Saint of the Day ~ January 28

SAINT THOMAS AQUINAS (c.1225-1274), priest and Doctor of the Church – Patron saint of academics, philosophers, theologians and Catholic schools and universities

Today, the universal Church honors Saint Thomas Aquinas. When most people think of Saint Thomas, they think of the Summa Theologica. However, the saint wrote much more than this one great but unfinished work in his short lifetime, and is considered the preeminent spokesman of the Catholic tradition of reason and of Divine revelation.

Thomas was born about the year 1225 in Aquino, a town in southern Italy from which he takes his surname. He was the son of a well-connected, wealthy family who sent him to be educated at the Benedictine Monastery of Monte Cassino near Rome, Italy. The boy was quite astute, and surprised his spiritual director by asking, “What is God?”

Eventually, young Thomas chose to enter the Dominican order. His family, however, did not approve of his action, and took drastic steps to dissuade him, such as having him detained by his own brothers who were soldiers and who tried to corrupt his virtue by sending a beautiful temptress to weaken him. Thomas was able to overcome the temptation and was eventually able to pursue his vocation.

He made his profession of vows to the Order and was sent to Paris and then Cologne, Germany, to continue his studies, and it was in Cologne where he was ordained to the priesthood in the year 1250. Friar Thomas Aquinas surpassed all his tutors in wisdom and knowledge, and it was also during this time that he earned his nickname the “dumb ox” because he was rather silent, and also quite large.

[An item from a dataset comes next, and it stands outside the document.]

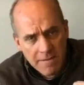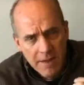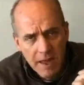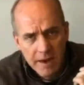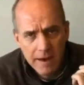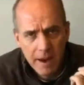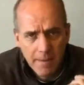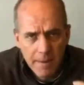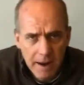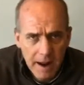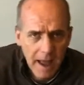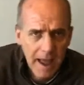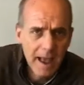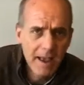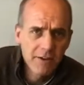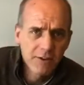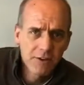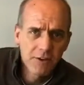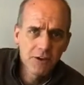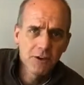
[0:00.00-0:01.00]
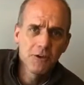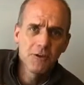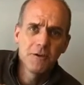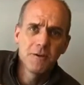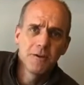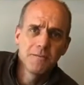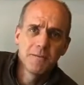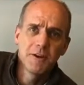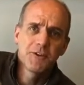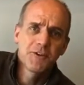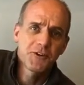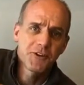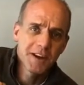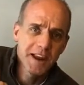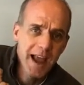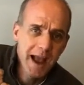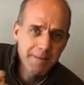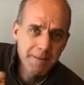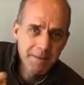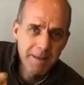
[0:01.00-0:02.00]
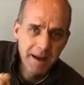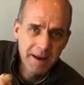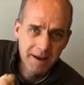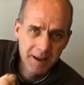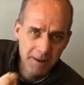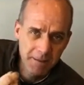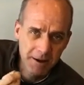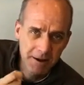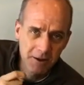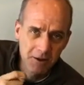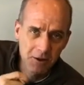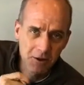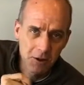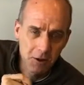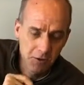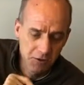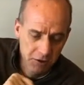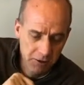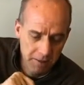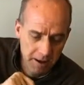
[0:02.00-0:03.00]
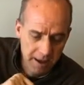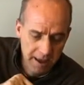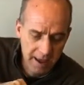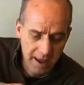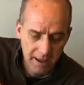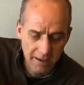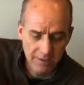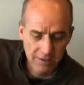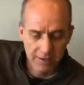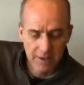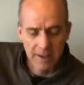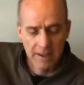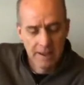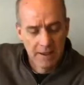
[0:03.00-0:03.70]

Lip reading: But I'm going to ask you, Mr. Cameraman, to come in a little close to my hands.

He was then sent back to Paris, where he earned his doctorate at the age of 31. He spent the rest of his life studying, praying, teaching, writing and traveling. Friar Aquinas is said to have been able to dictate to more than one scribe at a time. Thus, of all the works attributed to him, not all of them were written in his own handwriting, which explains the 60 works he produced in his short lifetime

He died on March 7, 1274 from natural causes, and was canonized a saint by Pope John XXII on July 18, 1323 – less than 50 years after Thomas’ death.

We commemorate his feastday on January 28, the day his mortal remains were transferred to Toulouse, France, in 1369.

(From,,,, and



(The following prayer is from the Roman Breviary from the Proper for Saint Thomas Aquinas)

“God our Father, You made Thomas Aquinas known for his holiness and learning. Help us to grow in wisdom by his teaching, and in holiness by imitating his faith.

“Grant this through our Lord Jesus Christ, Your Son, who lives and reigns with You in the unity of the Holy Spirit, one God, for ever and ever. Amen.”